> _AIM OF THE EXERCISE_
An exact, complete copy of the entries below is required, minus any pictures.

Saved entries
□ □ □ □ □ □ □

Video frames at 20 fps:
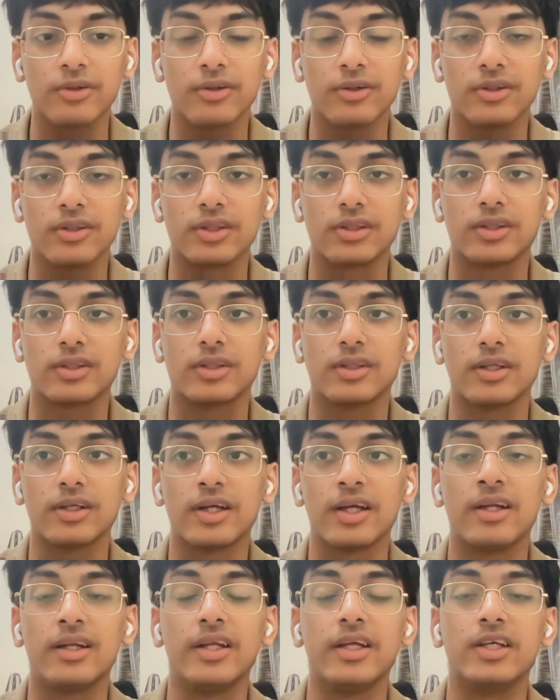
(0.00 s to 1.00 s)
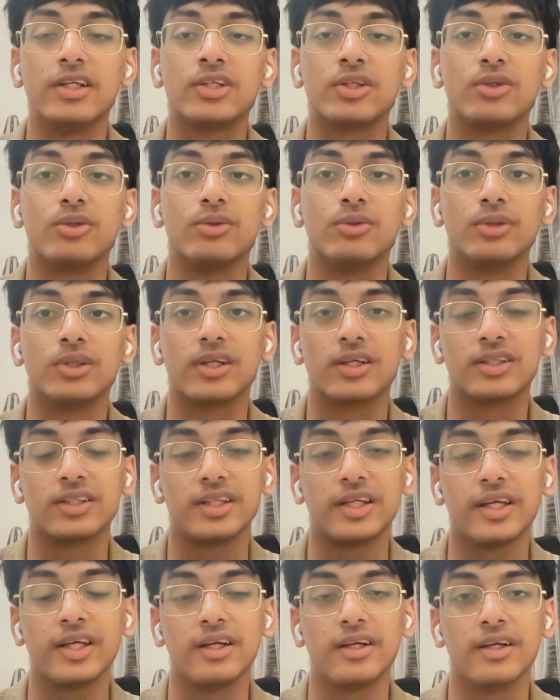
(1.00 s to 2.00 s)
because at least to
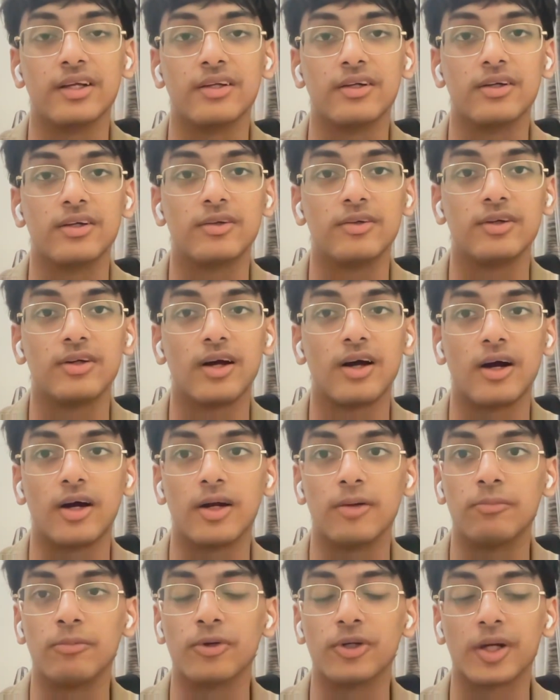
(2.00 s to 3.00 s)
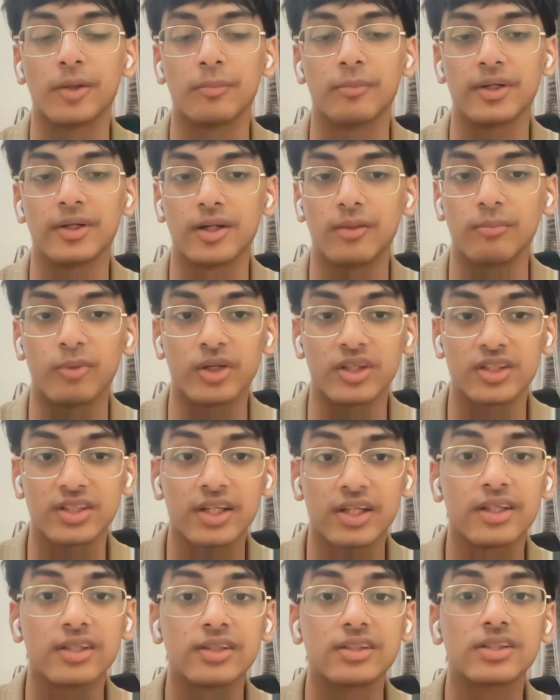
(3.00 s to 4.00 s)
succeed in a hard program like computer
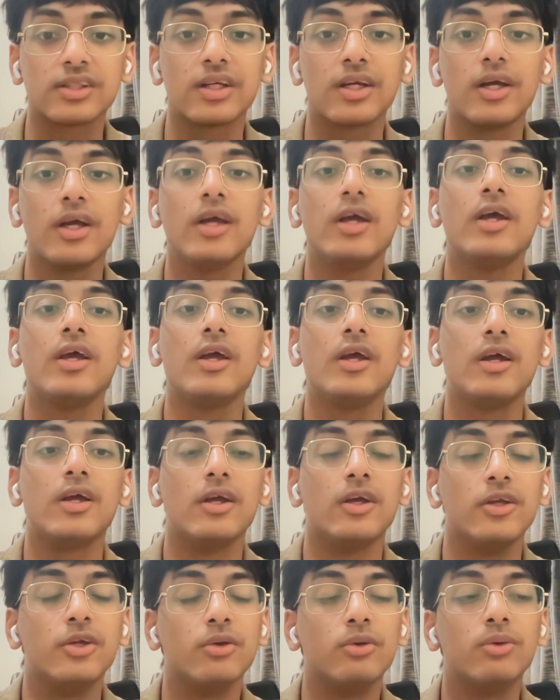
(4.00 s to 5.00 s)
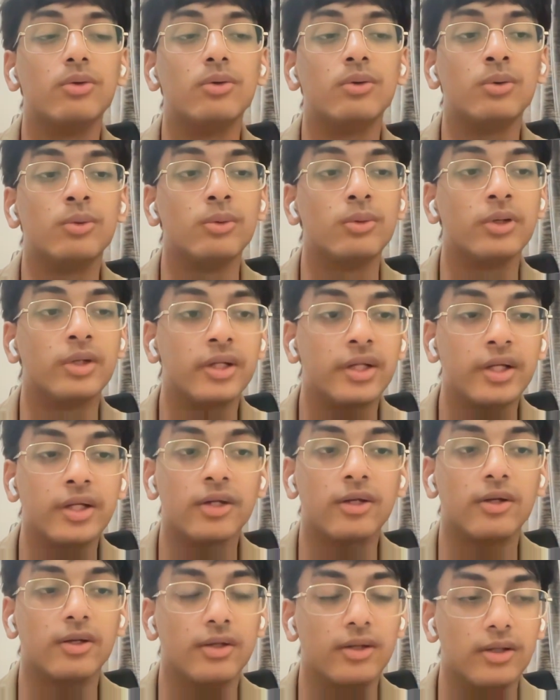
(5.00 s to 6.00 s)
science, you
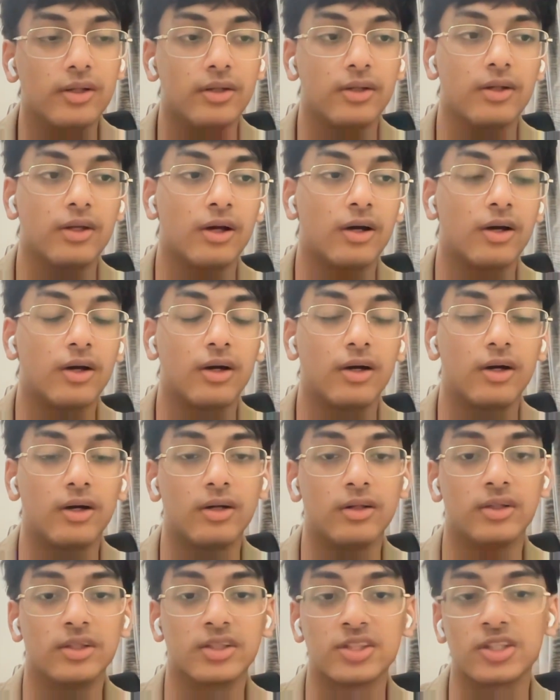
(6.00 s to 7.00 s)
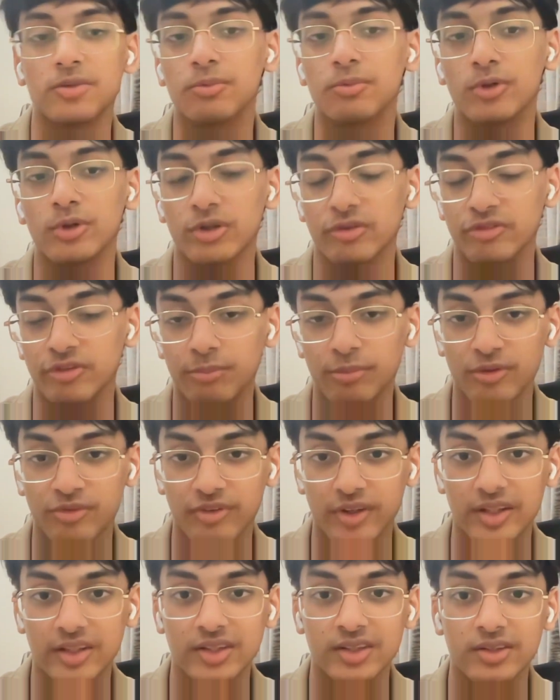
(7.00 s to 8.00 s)
need the support of your
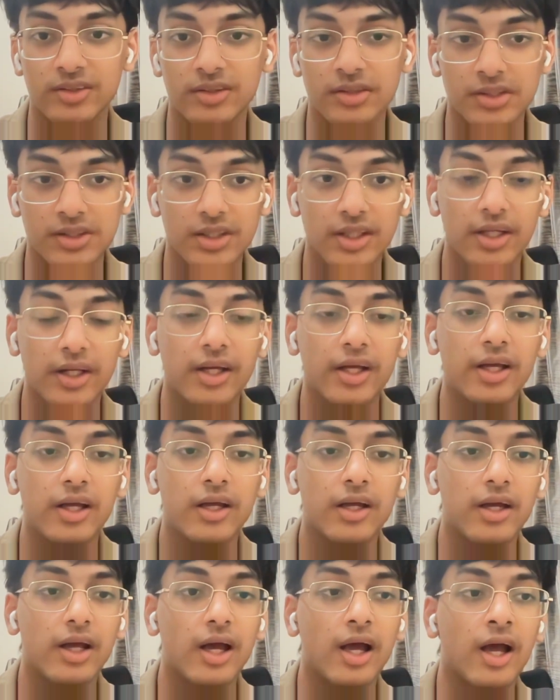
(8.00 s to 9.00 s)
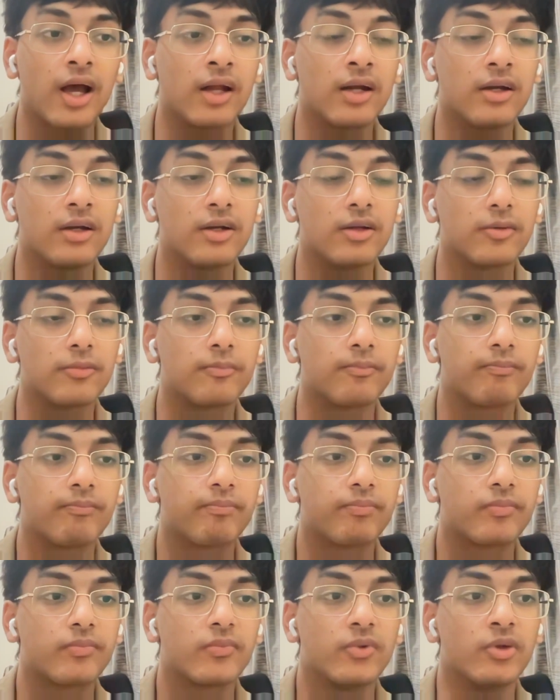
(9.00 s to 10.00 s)
professors, and
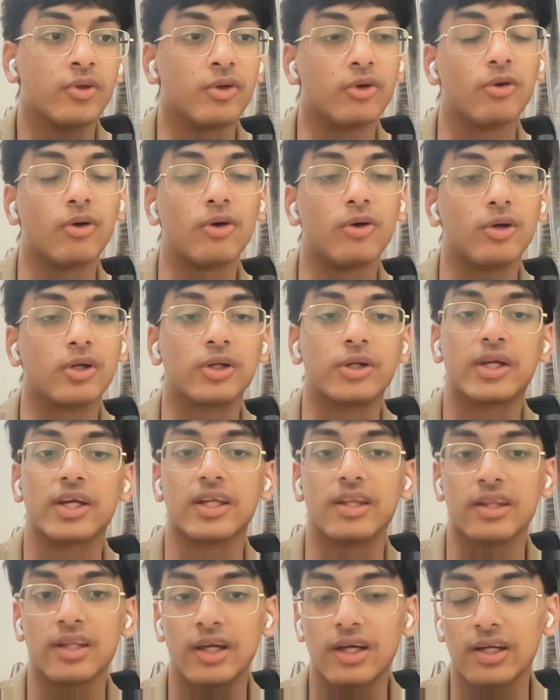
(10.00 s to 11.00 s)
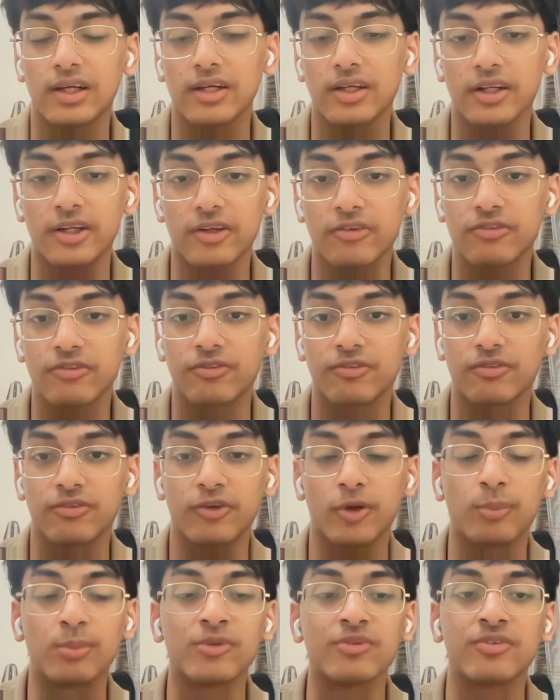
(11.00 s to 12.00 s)
you're not gonna get that if
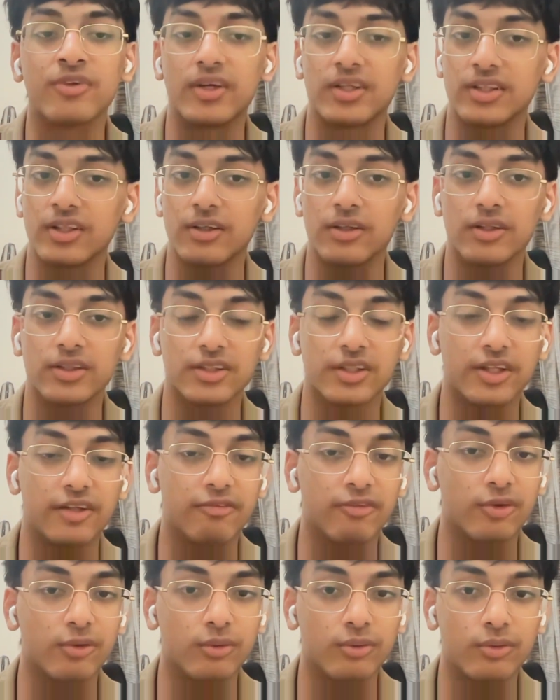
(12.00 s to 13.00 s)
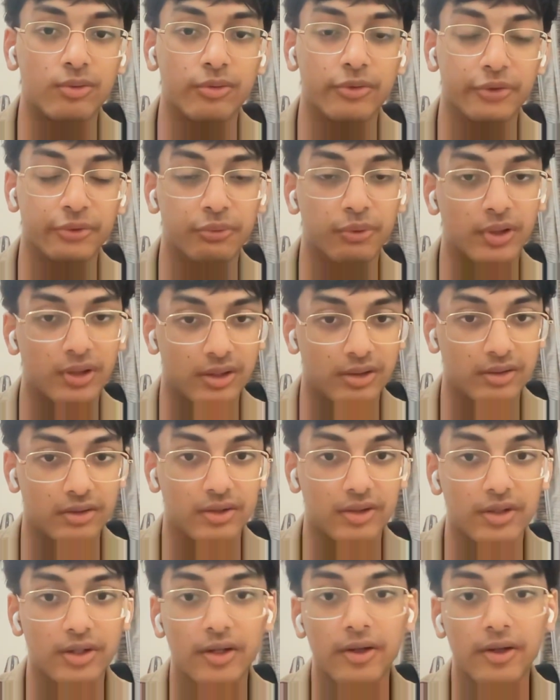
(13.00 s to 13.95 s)
your professor doesn't even know who you are.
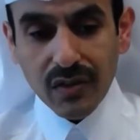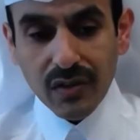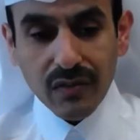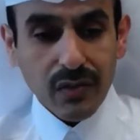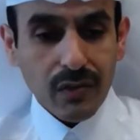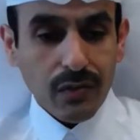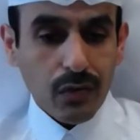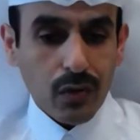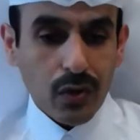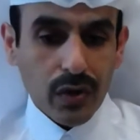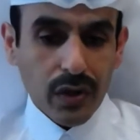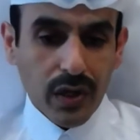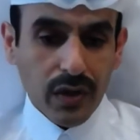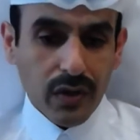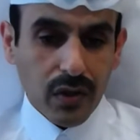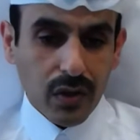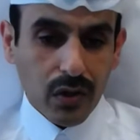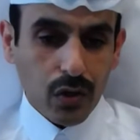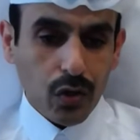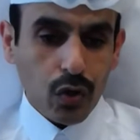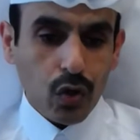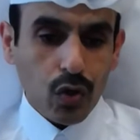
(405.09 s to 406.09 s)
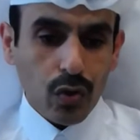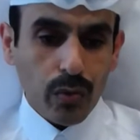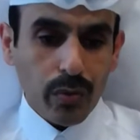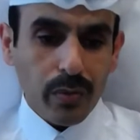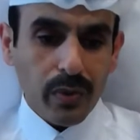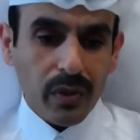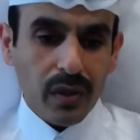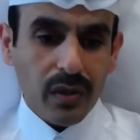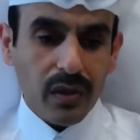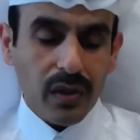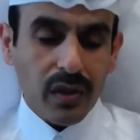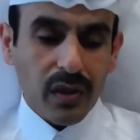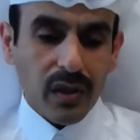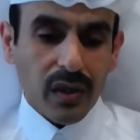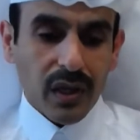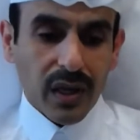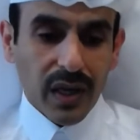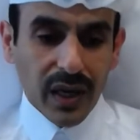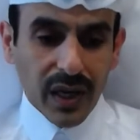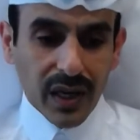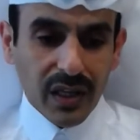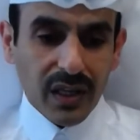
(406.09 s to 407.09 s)
Even if you look at the renewable
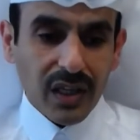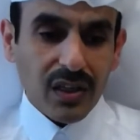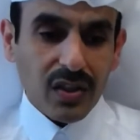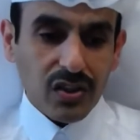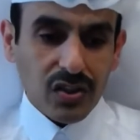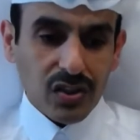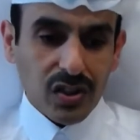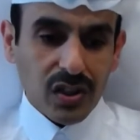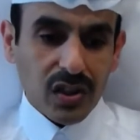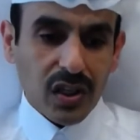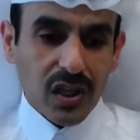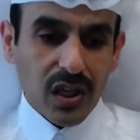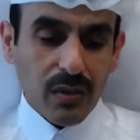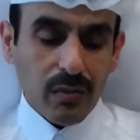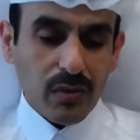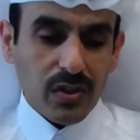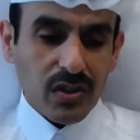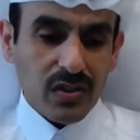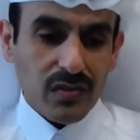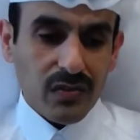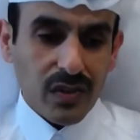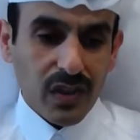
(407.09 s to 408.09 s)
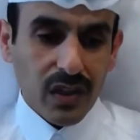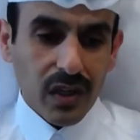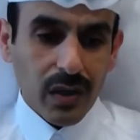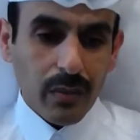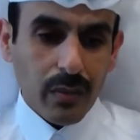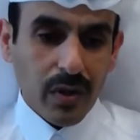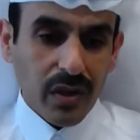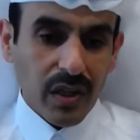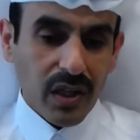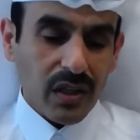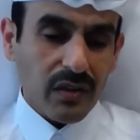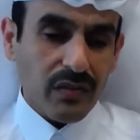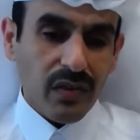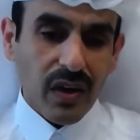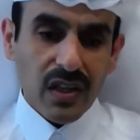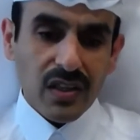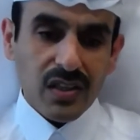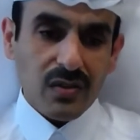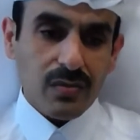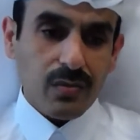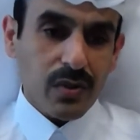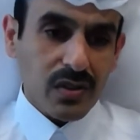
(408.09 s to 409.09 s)
energy hemisphere, the
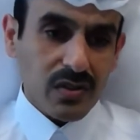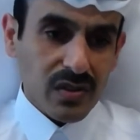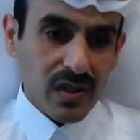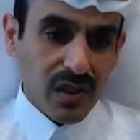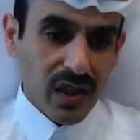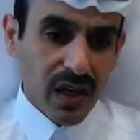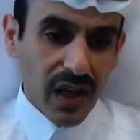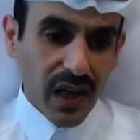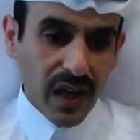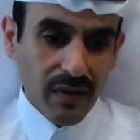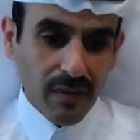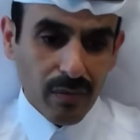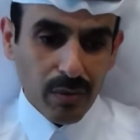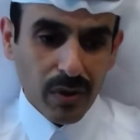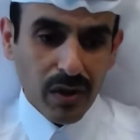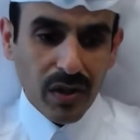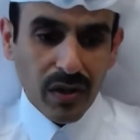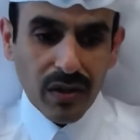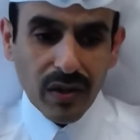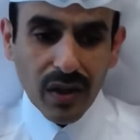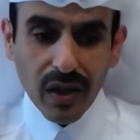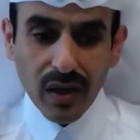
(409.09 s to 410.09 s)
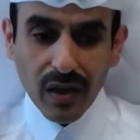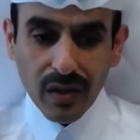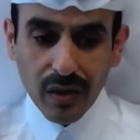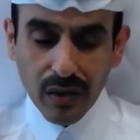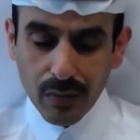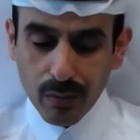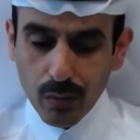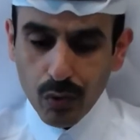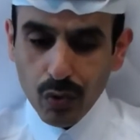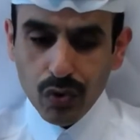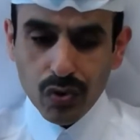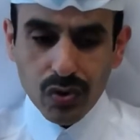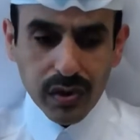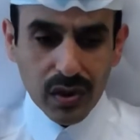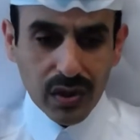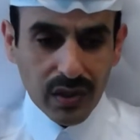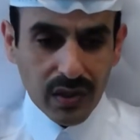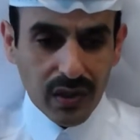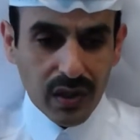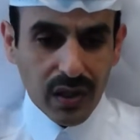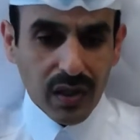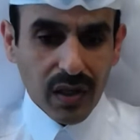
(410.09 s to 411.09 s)
advancements that happen there are
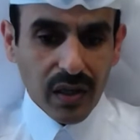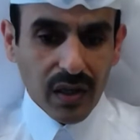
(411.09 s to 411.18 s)
mostly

□ □ □ □ □ □ □

> _TASK RESULT_
Video frames at 20 fps:
(0.00 s to 1.00 s)
(1.00 s to 2.00 s)
because at least to
(2.00 s to 3.00 s)
(3.00 s to 4.00 s)
succeed in a hard program like computer
(4.00 s to 5.00 s)
(5.00 s to 6.00 s)
science, you
(6.00 s to 7.00 s)
(7.00 s to 8.00 s)
need the support of your
(8.00 s to 9.00 s)
(9.00 s to 10.00 s)
professors, and
(10.00 s to 11.00 s)
(11.00 s to 12.00 s)
you're not gonna get that if
(12.00 s to 13.00 s)
(13.00 s to 13.95 s)
your professor doesn't even know who you are.
(405.09 s to 406.09 s)
(406.09 s to 407.09 s)
Even if you look at the renewable
(407.09 s to 408.09 s)
(408.09 s to 409.09 s)
energy hemisphere, the
(409.09 s to 410.09 s)
(410.09 s to 411.09 s)
advancements that happen there are
(411.09 s to 411.18 s)
mostly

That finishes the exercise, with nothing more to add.